The post notes that an important number of novels include an "AI allegory", as if the AI would implicitly write about its own condition. It is understandable that this comes from system prompts and RLHF that specializes these agents, but I am surprised that there is not more discussion about harnesses: the very same core model could lead to very different results depending on how we hand it the pen the write the story. In particular, I believe that it would help circumvent this bias to ask the agent to tell the story of somebody else writing a story, or something like this. This whole contest could be at least as much about harness engineering than about prompt engineering imho.

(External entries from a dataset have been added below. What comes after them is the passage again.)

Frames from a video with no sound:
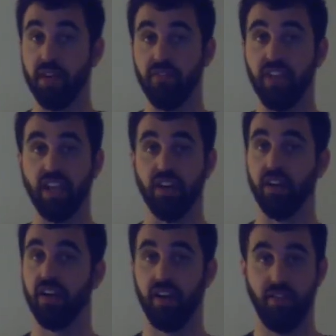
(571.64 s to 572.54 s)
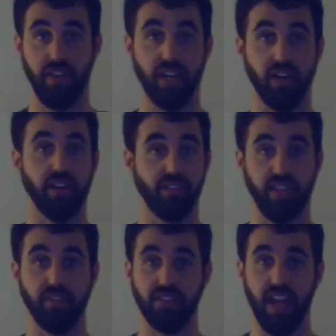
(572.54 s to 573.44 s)
figure,
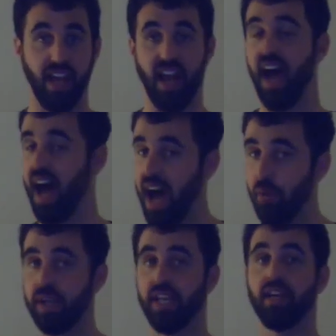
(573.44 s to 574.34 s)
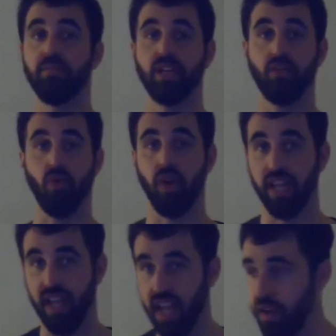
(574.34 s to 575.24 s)
still said, I would kick him in the groin
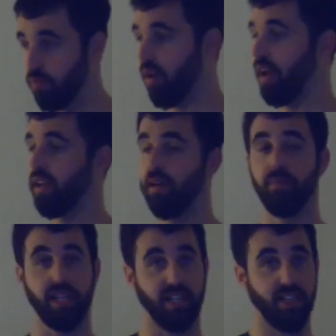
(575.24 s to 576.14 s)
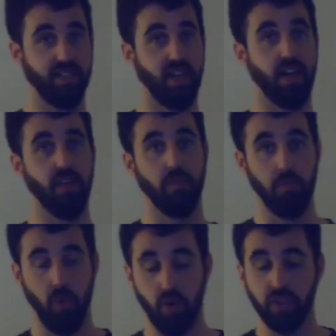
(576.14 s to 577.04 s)
and run. Because the
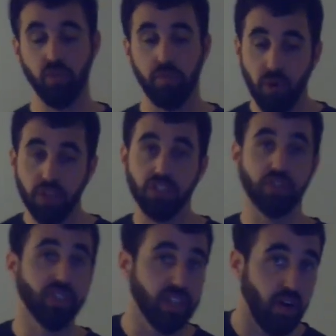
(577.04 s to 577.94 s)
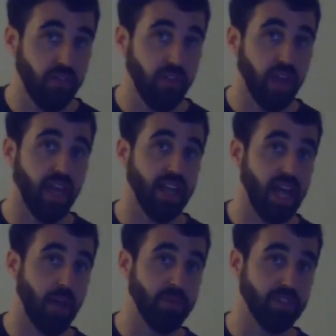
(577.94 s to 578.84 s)
more you put yourself in
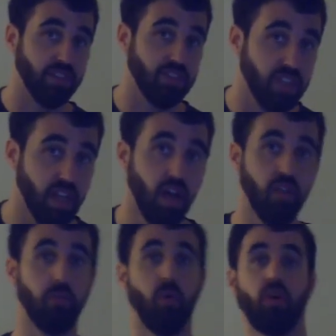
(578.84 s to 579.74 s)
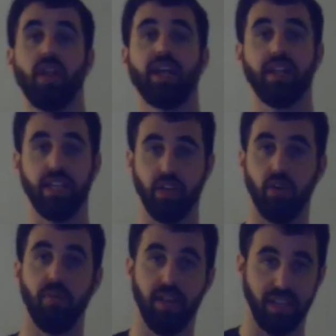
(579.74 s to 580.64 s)
that position, the more likely you're
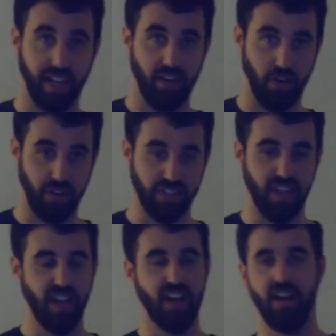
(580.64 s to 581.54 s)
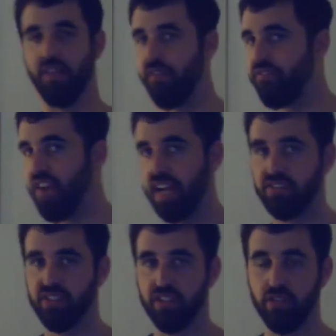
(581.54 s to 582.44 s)
about to get hurt. The
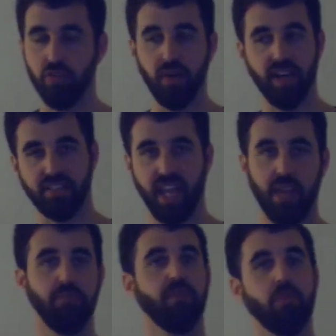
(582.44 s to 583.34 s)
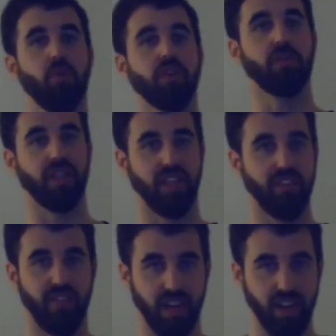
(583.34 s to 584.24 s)
faster you escape, the more you can
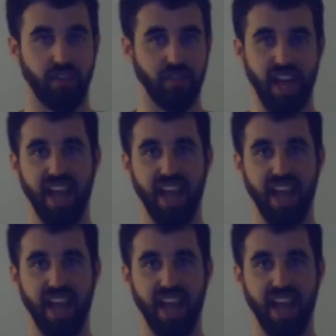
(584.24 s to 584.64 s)
live another day.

so as I understand it from reading through but maybe I have made a mistake, they didn't actually unslop anything, they made slop and the best slop won?
If it was to unslop I would expect:
1. Prompts done as in original
2. Stories chosen best of slopped. Then the person who wrote prompt gets to choose someone, not themselves, to take story and "unslop" it.
3. Prizes for prompt. Best unslopped version. Metrics for best unslopped version is of course how good it was, but also how much work was done to unslop it, if you basically rewrote everything and it was as if you took the prompt and wrote your own story that would decrease value of unslopping.
obviously above just suggestions for how I think an unslopping contest would actually work.
I have tried to draw a distinction between the two but honestly, when it comes to art, I cannot.
I have seen LLM generated code that I find acceptable, and don't call slop, but art needs a certain level of emotion and shared experience to be compelling.
I have never managed to connect to LLM writing, it always comes off as shallow and vapid.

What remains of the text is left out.